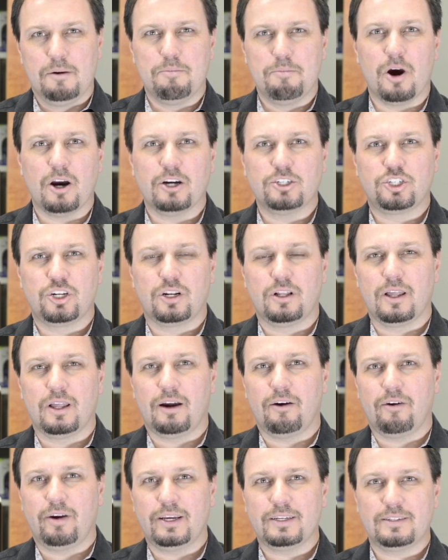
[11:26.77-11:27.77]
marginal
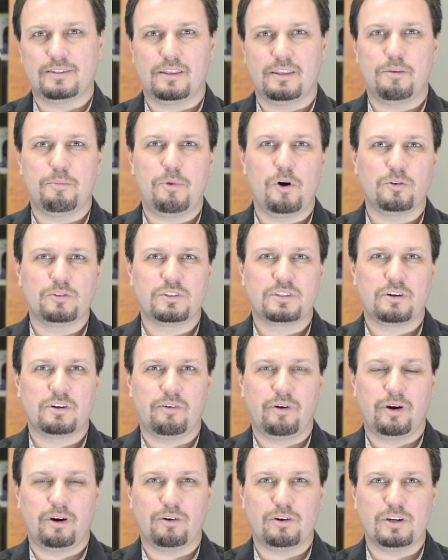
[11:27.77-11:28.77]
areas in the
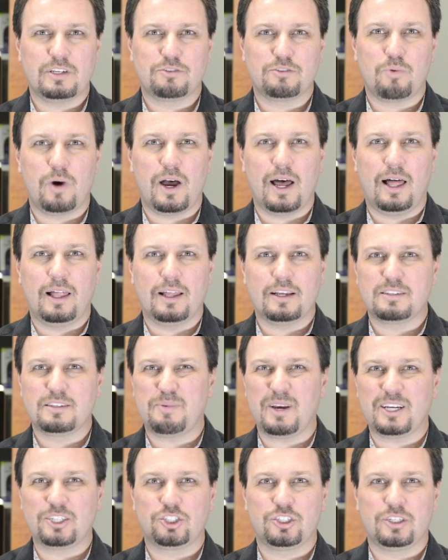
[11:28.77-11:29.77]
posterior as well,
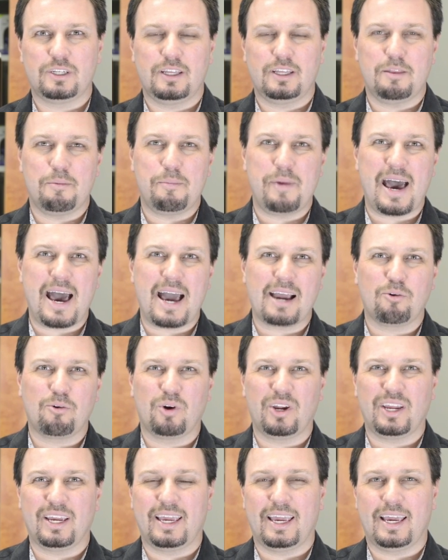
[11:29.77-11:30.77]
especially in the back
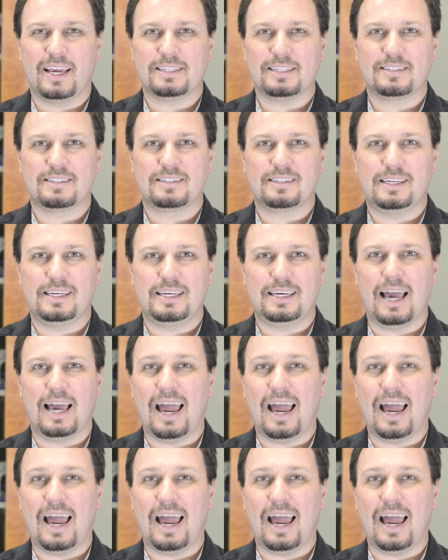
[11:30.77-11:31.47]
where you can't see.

* YOUR OBJECTIVE
Please write out exactly the lines starting at the one that contains "[11:27.77-11:28.77]" and ending with the final line of the entries, both ends included. Do not write out any pictures.

* RESULT OF THE TASK
[11:27.77-11:28.77]
areas in the
[11:28.77-11:29.77]
posterior as well,
[11:29.77-11:30.77]
especially in the back
[11:30.77-11:31.47]
where you can't see.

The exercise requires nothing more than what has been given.